SOURCE: Type 1 Diabetes TrialNet

December 04, 2007 16:16 ET

Type 1 Diabetes TrialNet Offering Free Testing to Uncover Ways to Prevent and Delay Disease Progression

MIAMI, FL--(Marketwire - December 4, 2007) - The number of people diagnosed with Type 1 diabetes is increasing every year, reaching epidemic proportions in some countries, with the greatest increase in children under age 5. When type 1 diabetes strikes, its lifelong sentence of injections and health complications can be devastating to the patient, or to the family of a young patient. But what about when it hits three children in the same family? And a fourth child shows early warning signs of a likelihood he too may develop the disease?

The Gould Family of Nashville, Tennessee is living this nightmare, and yet they are remaining positive and hoping their involvement in research will help save lives and possibly even find a cure for type 1 diabetes.

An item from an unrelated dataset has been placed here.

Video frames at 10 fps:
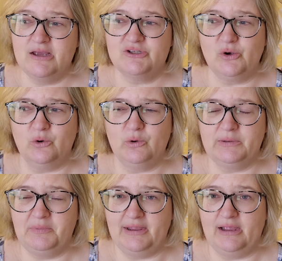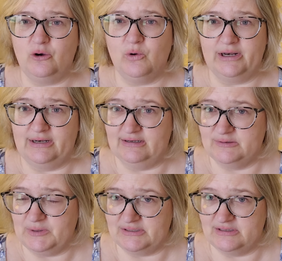So it would be quite an
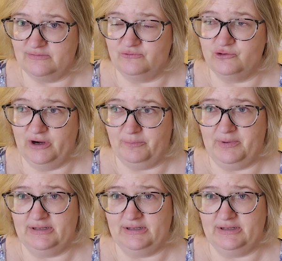expensive trip.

Type 1 Diabetes TrialNet researchers at more than 150 medical centers are offering free screenings to relatives of people with type 1. A simple blood test can now reveal an increased risk of diabetes up to 10 years before diagnosis; those at high risk can join studies that are testing ways to prevent or delay the disease.

Currently there is no way to prevent or postpone the onset of the disease; however, researchers are conducting promising research. One clinical study is currently testing whether oral insulin can "trick" the body into making insulin on its own to prevent or delay type 1 diabetes.

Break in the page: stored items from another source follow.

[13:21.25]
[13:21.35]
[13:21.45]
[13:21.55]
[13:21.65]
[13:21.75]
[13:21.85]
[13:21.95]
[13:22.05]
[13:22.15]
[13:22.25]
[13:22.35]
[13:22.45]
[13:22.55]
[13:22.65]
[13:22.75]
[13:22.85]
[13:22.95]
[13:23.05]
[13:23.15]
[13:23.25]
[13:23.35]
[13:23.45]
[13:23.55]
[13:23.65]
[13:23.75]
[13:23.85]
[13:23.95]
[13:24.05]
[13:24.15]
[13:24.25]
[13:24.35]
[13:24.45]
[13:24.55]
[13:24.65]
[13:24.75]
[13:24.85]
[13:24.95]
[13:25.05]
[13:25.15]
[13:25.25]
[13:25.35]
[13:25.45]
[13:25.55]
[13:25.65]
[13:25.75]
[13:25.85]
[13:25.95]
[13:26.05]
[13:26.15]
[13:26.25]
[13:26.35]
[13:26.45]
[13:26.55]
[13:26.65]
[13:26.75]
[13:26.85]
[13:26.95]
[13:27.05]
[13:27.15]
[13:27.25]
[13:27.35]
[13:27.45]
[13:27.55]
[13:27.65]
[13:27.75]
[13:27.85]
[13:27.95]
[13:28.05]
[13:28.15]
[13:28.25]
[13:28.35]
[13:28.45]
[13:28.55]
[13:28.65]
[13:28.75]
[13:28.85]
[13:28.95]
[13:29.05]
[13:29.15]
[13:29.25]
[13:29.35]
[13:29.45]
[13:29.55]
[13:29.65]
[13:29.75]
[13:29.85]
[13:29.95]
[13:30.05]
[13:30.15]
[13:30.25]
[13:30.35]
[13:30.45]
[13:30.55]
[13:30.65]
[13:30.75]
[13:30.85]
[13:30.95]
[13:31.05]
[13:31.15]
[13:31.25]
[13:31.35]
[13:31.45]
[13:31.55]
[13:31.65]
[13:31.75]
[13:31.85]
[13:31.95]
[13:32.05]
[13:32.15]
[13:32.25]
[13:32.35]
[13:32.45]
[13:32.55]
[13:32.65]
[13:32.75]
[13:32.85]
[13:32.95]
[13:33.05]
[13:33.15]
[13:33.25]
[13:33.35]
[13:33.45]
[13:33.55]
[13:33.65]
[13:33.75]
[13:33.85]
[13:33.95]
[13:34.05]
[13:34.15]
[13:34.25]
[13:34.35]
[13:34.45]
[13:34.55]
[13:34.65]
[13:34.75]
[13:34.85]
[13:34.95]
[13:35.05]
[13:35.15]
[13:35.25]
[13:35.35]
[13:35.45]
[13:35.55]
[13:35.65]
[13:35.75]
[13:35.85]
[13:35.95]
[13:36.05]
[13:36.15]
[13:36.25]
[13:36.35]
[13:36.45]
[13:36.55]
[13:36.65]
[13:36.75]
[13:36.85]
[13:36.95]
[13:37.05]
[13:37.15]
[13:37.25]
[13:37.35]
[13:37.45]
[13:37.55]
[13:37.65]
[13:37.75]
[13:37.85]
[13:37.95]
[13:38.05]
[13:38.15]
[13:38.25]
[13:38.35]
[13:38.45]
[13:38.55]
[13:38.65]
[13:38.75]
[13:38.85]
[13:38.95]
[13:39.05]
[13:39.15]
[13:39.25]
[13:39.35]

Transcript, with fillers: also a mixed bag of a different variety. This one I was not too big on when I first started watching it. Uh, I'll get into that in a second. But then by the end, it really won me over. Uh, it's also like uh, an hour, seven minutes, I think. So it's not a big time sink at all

A simple blood test can now reveal a person's risk for developing type 1 diabetes up to 10 years before diagnosis. Those at increased risk can join research studies that are testing ways to prevent or delay type 1 diabetes.

This press release is provided by Type 1 Diabetes TrialNet, which is supported by the National Institutes of Health, the Juvenile Diabetes Research Foundation International, and the American Diabetes Association.